#### To do
Repeat the entries below exactly, pictures excluded.

#### Records

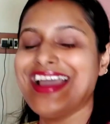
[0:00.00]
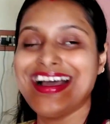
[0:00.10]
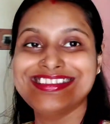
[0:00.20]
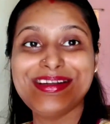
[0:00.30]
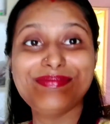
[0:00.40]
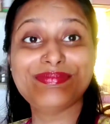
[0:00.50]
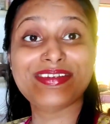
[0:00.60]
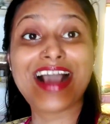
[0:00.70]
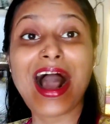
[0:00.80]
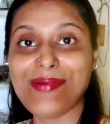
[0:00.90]
মানে আজকের
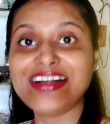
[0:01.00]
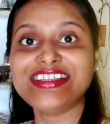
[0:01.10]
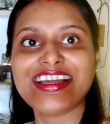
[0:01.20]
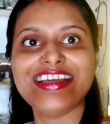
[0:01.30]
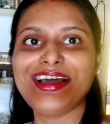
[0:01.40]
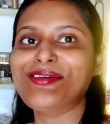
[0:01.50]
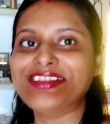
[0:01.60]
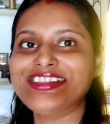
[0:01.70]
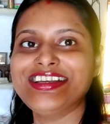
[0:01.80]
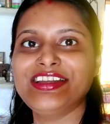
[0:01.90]
খাবারটা খেতে
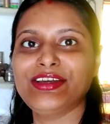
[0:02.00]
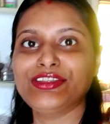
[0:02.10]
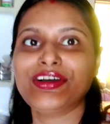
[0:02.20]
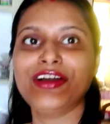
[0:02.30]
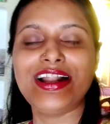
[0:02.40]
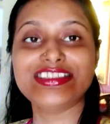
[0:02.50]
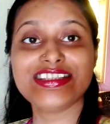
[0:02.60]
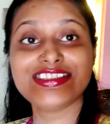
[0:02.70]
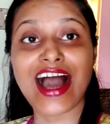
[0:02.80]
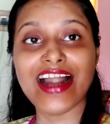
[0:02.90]
আমাদের দেরি হয়ে যেত কারণ
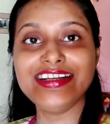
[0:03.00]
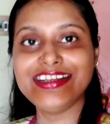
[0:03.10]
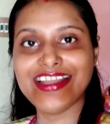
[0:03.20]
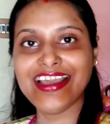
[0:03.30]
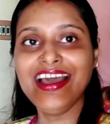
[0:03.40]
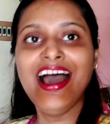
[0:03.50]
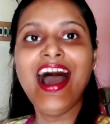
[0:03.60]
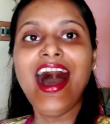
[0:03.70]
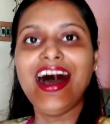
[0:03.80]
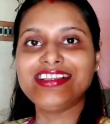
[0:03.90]
আজকে সানডে
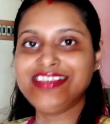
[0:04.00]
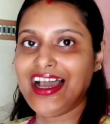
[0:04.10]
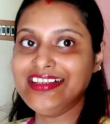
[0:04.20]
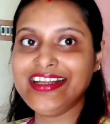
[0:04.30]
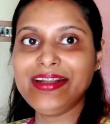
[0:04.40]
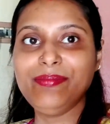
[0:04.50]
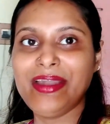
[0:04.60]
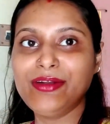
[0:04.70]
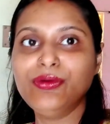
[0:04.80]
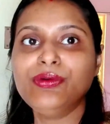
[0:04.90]
আর সানডের
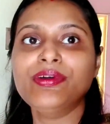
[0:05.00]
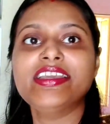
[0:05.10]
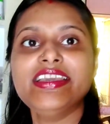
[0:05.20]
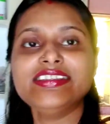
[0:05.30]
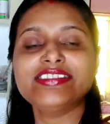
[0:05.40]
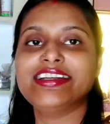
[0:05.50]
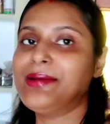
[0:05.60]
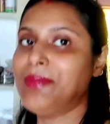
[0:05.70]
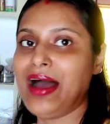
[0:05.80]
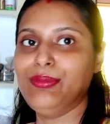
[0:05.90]
মেনু কি
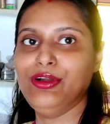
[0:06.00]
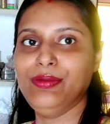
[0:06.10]
সেটা মা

#### Response below
[0:00.00]
[0:00.10]
[0:00.20]
[0:00.30]
[0:00.40]
[0:00.50]
[0:00.60]
[0:00.70]
[0:00.80]
[0:00.90]
মানে আজকের
[0:01.00]
[0:01.10]
[0:01.20]
[0:01.30]
[0:01.40]
[0:01.50]
[0:01.60]
[0:01.70]
[0:01.80]
[0:01.90]
খাবারটা খেতে
[0:02.00]
[0:02.10]
[0:02.20]
[0:02.30]
[0:02.40]
[0:02.50]
[0:02.60]
[0:02.70]
[0:02.80]
[0:02.90]
আমাদের দেরি হয়ে যেত কারণ
[0:03.00]
[0:03.10]
[0:03.20]
[0:03.30]
[0:03.40]
[0:03.50]
[0:03.60]
[0:03.70]
[0:03.80]
[0:03.90]
আজকে সানডে
[0:04.00]
[0:04.10]
[0:04.20]
[0:04.30]
[0:04.40]
[0:04.50]
[0:04.60]
[0:04.70]
[0:04.80]
[0:04.90]
আর সানডের
[0:05.00]
[0:05.10]
[0:05.20]
[0:05.30]
[0:05.40]
[0:05.50]
[0:05.60]
[0:05.70]
[0:05.80]
[0:05.90]
মেনু কি
[0:06.00]
[0:06.10]
সেটা মা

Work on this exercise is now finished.